We outlined the two pandemic protections for homeowners (the foreclosure moratorium and the forbearance program) in our inaugural issue and discussed major updates to those protections in our most recent issue. Each month, we have been checking in with data from Black Knight, which tracks how many homeowners are utilizing the forbearance program (because they are unable to make payments on their mortgage).

Black Knight’s most recent data (covering February) continue to show a worrying trend: the number of homeowners who can’t make their mortgage payments has not improved since October. Unless something fundamental changes, there will be a catastrophic wave of 2.7 million foreclosures starting in late September when these protections are phased out.


Unequal distribution of suffering remains the story of the pandemic; in New York City, tenants in COVID hotspots are four times more likely to face eviction.

If corporate landlords can afford to shell out tens of millions of dollars (h/t) to campaign against a California referendum on rent control, how badly can they really be doing?

A bill in Illinois would seal evictions that occurred during the pandemic — meaning landlords could not find out if a tenant applying for housing was evicted during the pandemic.

Eviction armageddon arrives early in Texas thanks to cruel court ruling

Judges in Texas have been directed by the state’s Supreme Court to stop enforcing federal eviction moratorium:

"We've had a failure of leadership that's going to result in tens of thousands, if not hundreds of thousands, of Texans becoming homeless in relatively short order," says Mark Melton, who heads up a pro bono team of 175 volunteer lawyers in Dallas...What has changed is that an emergency order issued by the Texas Supreme Court has just expired. It had required judges to enforce a federal eviction moratorium from the Centers for Disease Control and Prevention[.]

After the Texas Supreme Court didn't extend its directive, an advisory body to the Texas courts went further. The Texas Justice Court Training Center issued guidance essentially telling judges it's not their job to enforce the CDC's order.

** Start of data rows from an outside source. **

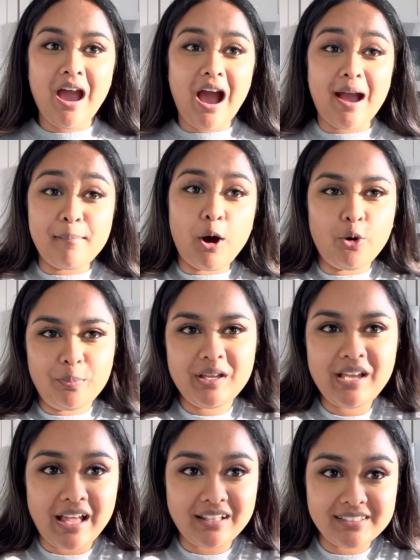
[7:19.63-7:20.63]
I'm
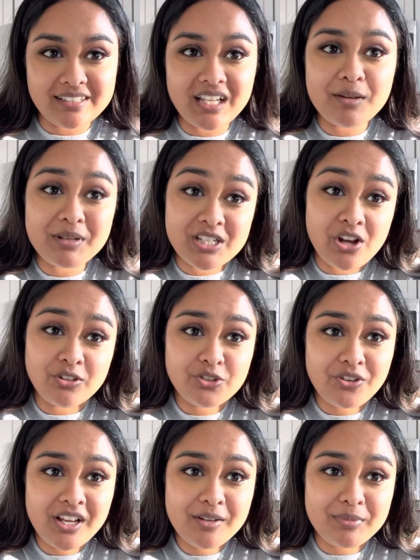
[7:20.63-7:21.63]
hoping at least I get McDonald's
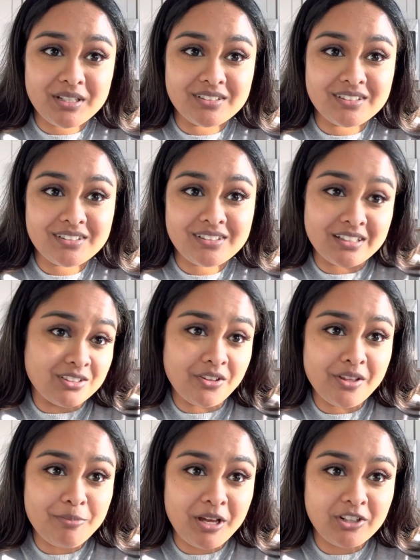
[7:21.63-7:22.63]
right because that's all
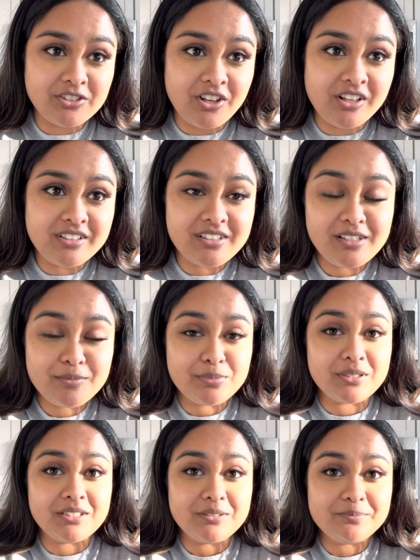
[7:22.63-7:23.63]
that matters, honestly,
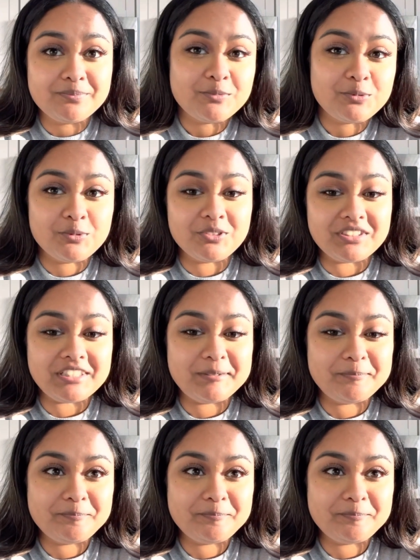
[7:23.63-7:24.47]
but we'll see.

"Courts are no longer authorized by the Texas Supreme Court to abate (put on hold) cases based on the CDC eviction moratorium," it reads.

...Even a major landlord group seems a bit baffled by the ruling. David Mintz, vice president of government affairs with the Texas Apartment Association, says he has been reaching out to the Texas Justice Court Training Center.

"We have asked them to clarify their guidance," Mintz says. "We believe that the courts do have the ability to consider CDC declarations that are provided to them."